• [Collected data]
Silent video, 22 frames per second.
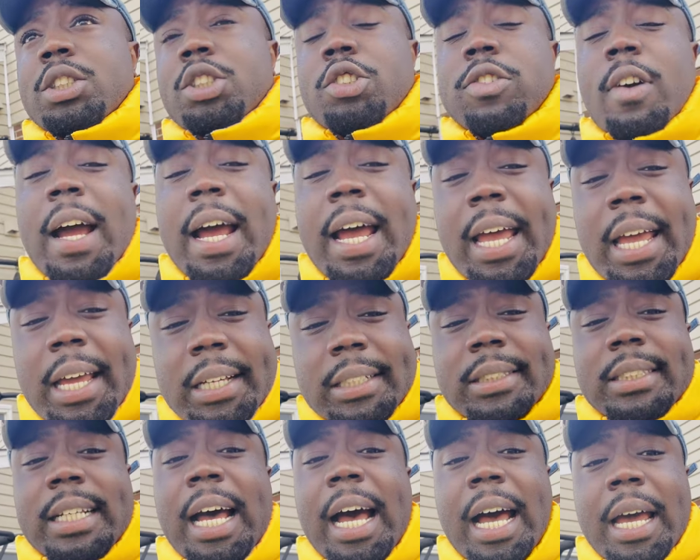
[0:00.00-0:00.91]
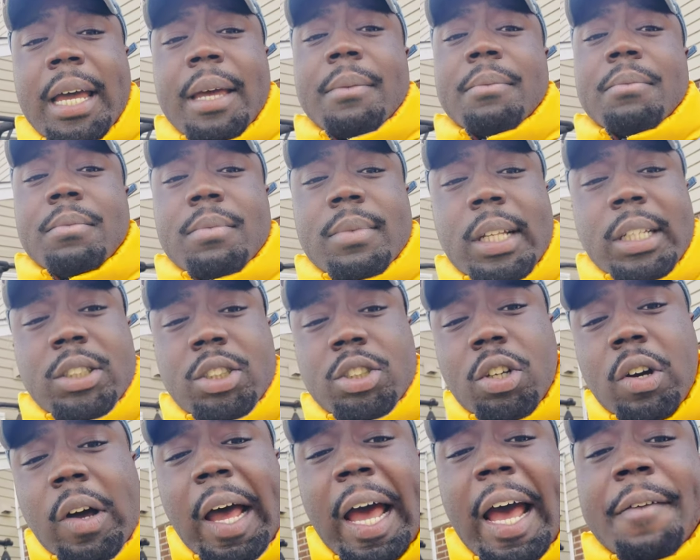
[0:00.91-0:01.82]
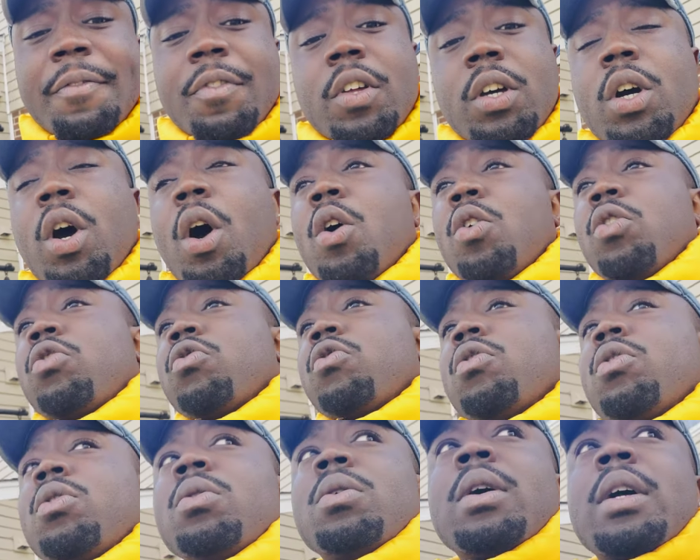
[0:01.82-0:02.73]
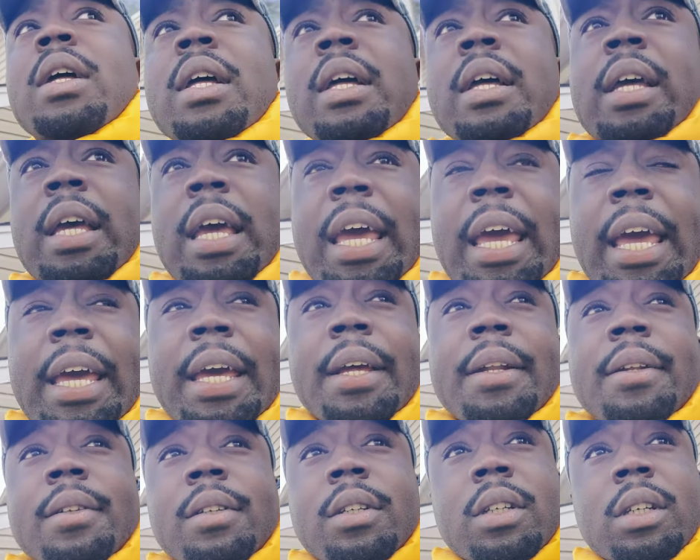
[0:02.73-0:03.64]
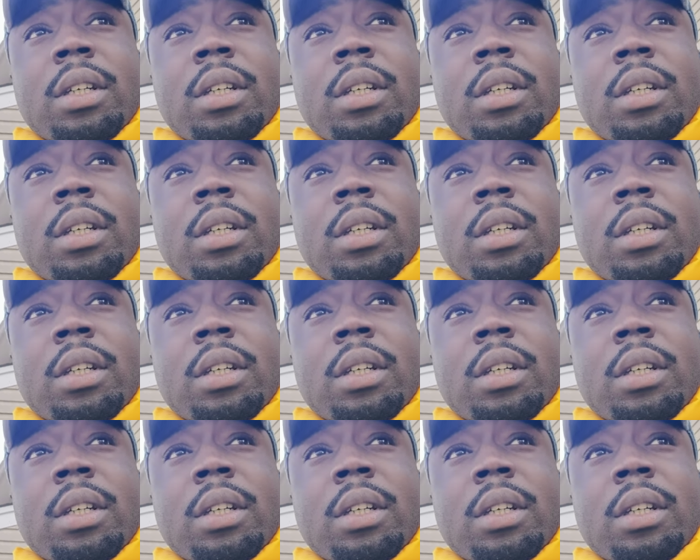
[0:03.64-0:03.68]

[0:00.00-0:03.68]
trying time that you'll have to go through, and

• [To do]
Beginning with the line that contains "[0:00.00-0:00.91]" and ending with the last line of the entries above, repeat each line exactly, but not the pictures.

• [Response below]
[0:00.00-0:00.91]
[0:00.91-0:01.82]
[0:01.82-0:02.73]
[0:02.73-0:03.64]
[0:03.64-0:03.68]

[0:00.00-0:03.68]
trying time that you'll have to go through, and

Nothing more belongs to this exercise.